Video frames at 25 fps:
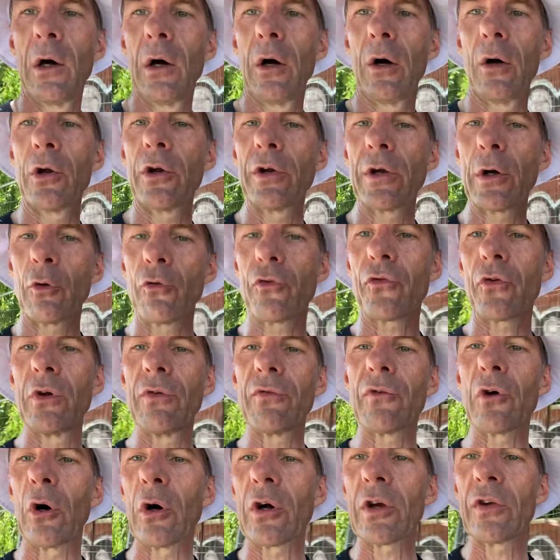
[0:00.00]
on an ultra you've
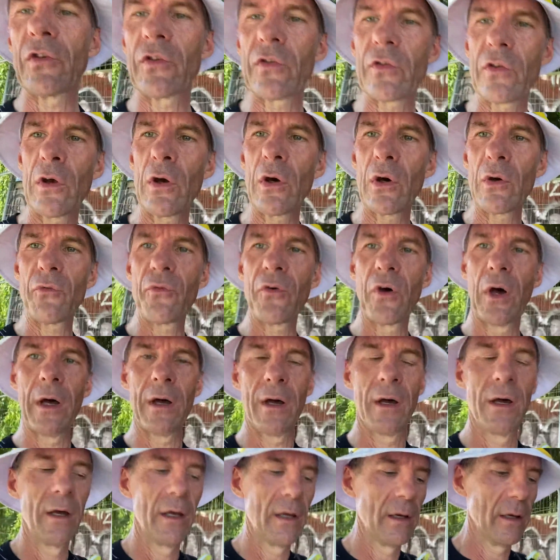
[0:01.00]
got to conserve
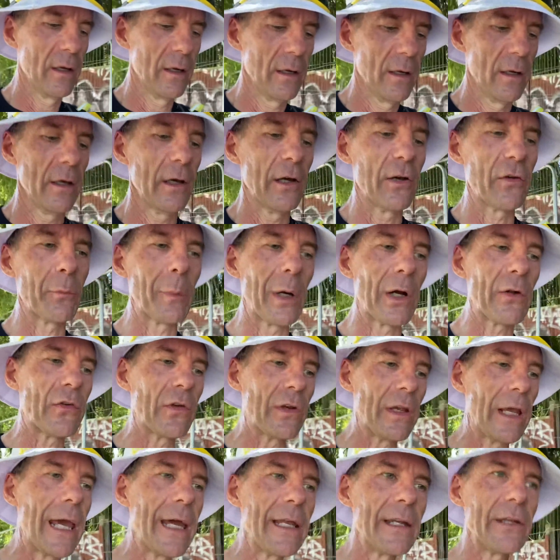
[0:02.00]
as much
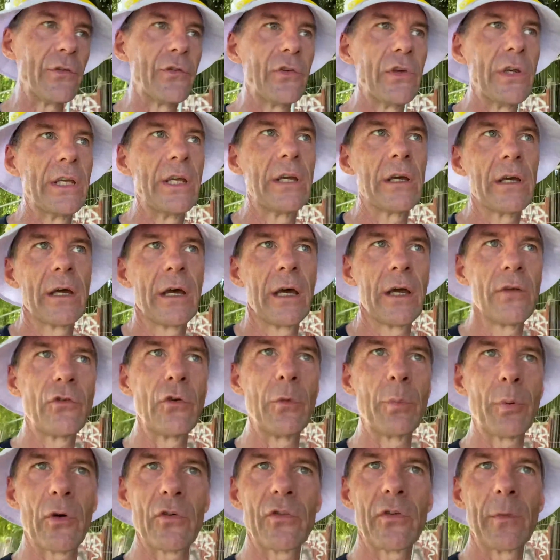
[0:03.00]
energy as you
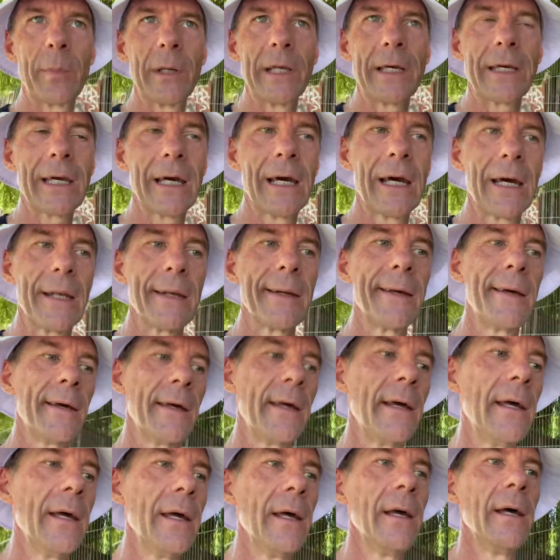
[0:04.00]
possibly can
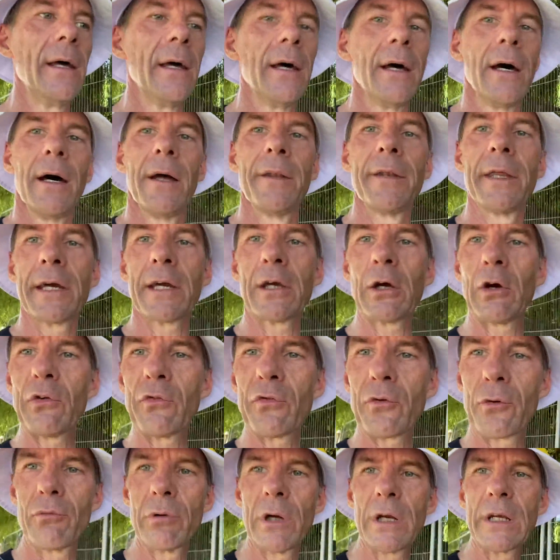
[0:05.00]
and that goes
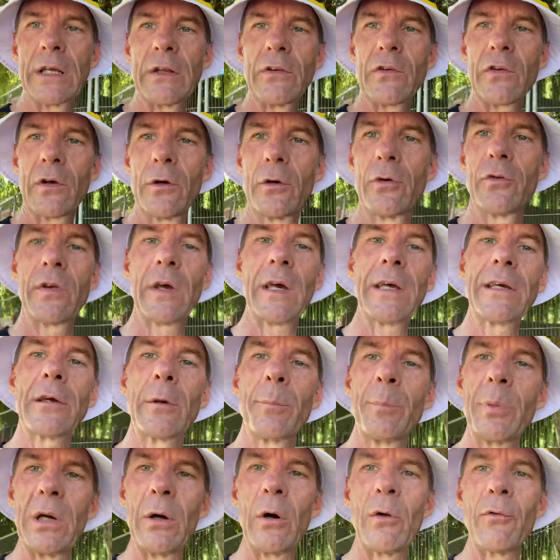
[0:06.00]
for running too take a
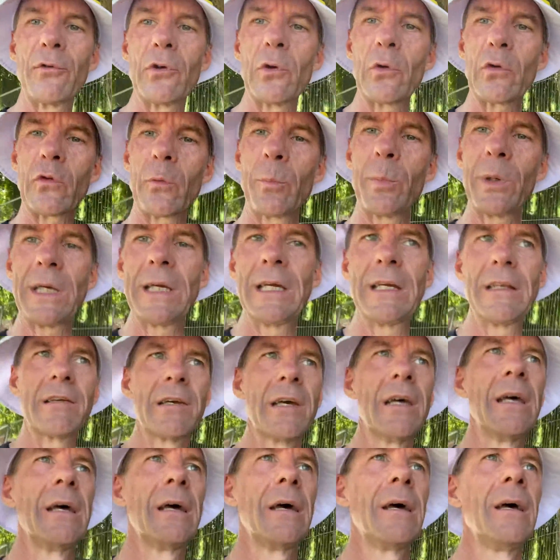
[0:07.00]
bit off your speed
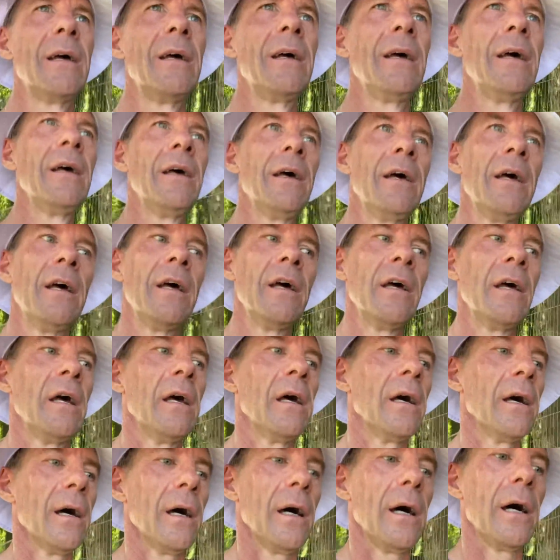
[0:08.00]

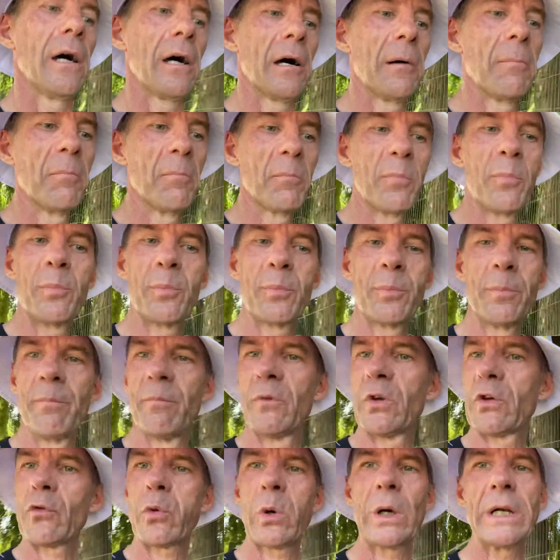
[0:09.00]
um,
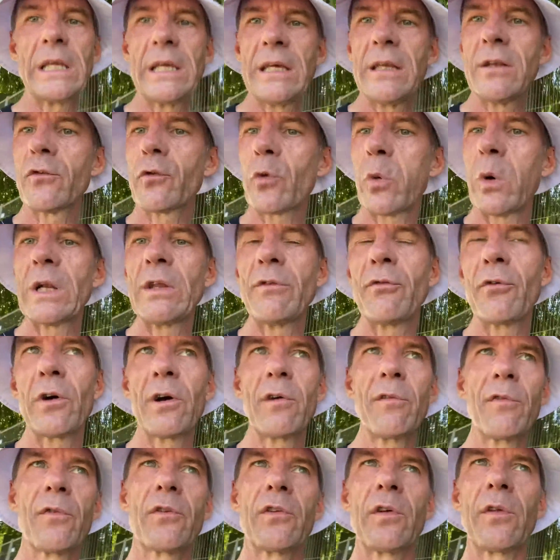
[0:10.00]
20,
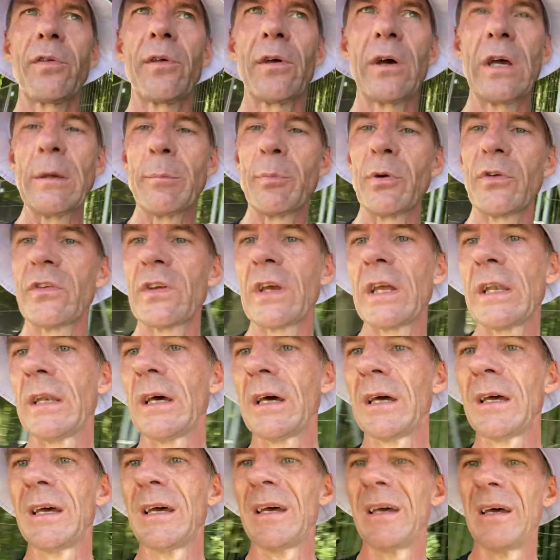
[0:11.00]
25 to 30%
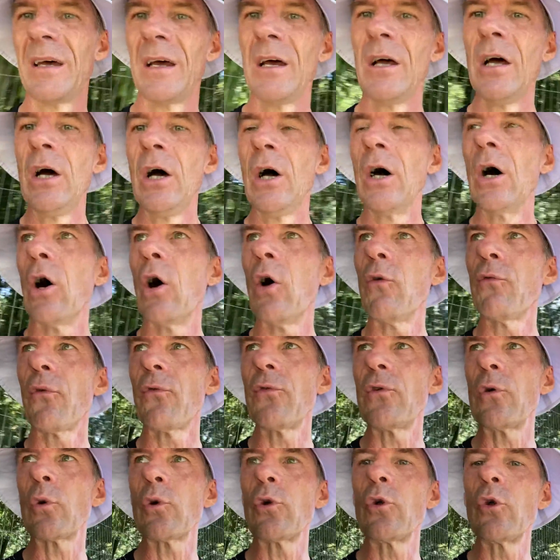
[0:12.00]
off of
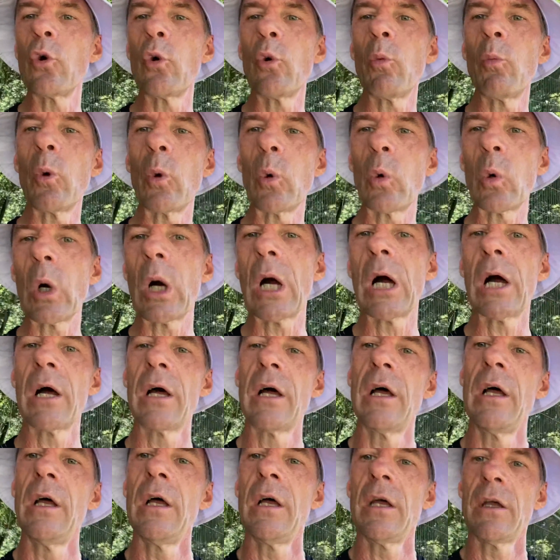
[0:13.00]
your normal
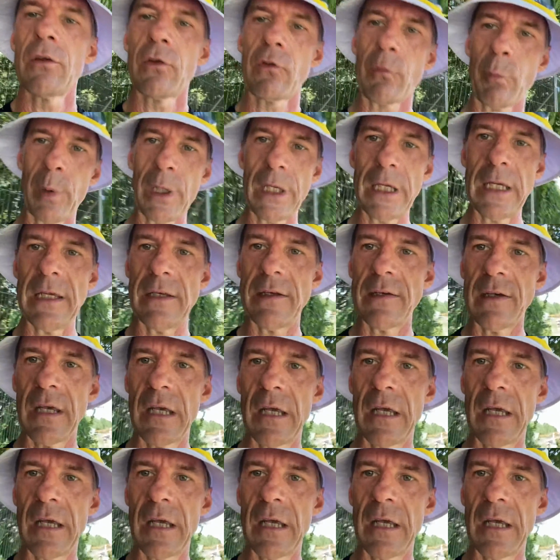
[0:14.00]
speed.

▬▬▬▬▬▬▬▬▬▬

What to produce. An exact reproduction of the data above is required, with every picture removed.

Output of the exercise.
Video frames at 25 fps:
[0:00.00]
on an ultra you've
[0:01.00]
got to conserve
[0:02.00]
as much
[0:03.00]
energy as you
[0:04.00]
possibly can
[0:05.00]
and that goes
[0:06.00]
for running too take a
[0:07.00]
bit off your speed
[0:08.00]

[0:09.00]
um,
[0:10.00]
20,
[0:11.00]
25 to 30%
[0:12.00]
off of
[0:13.00]
your normal
[0:14.00]
speed.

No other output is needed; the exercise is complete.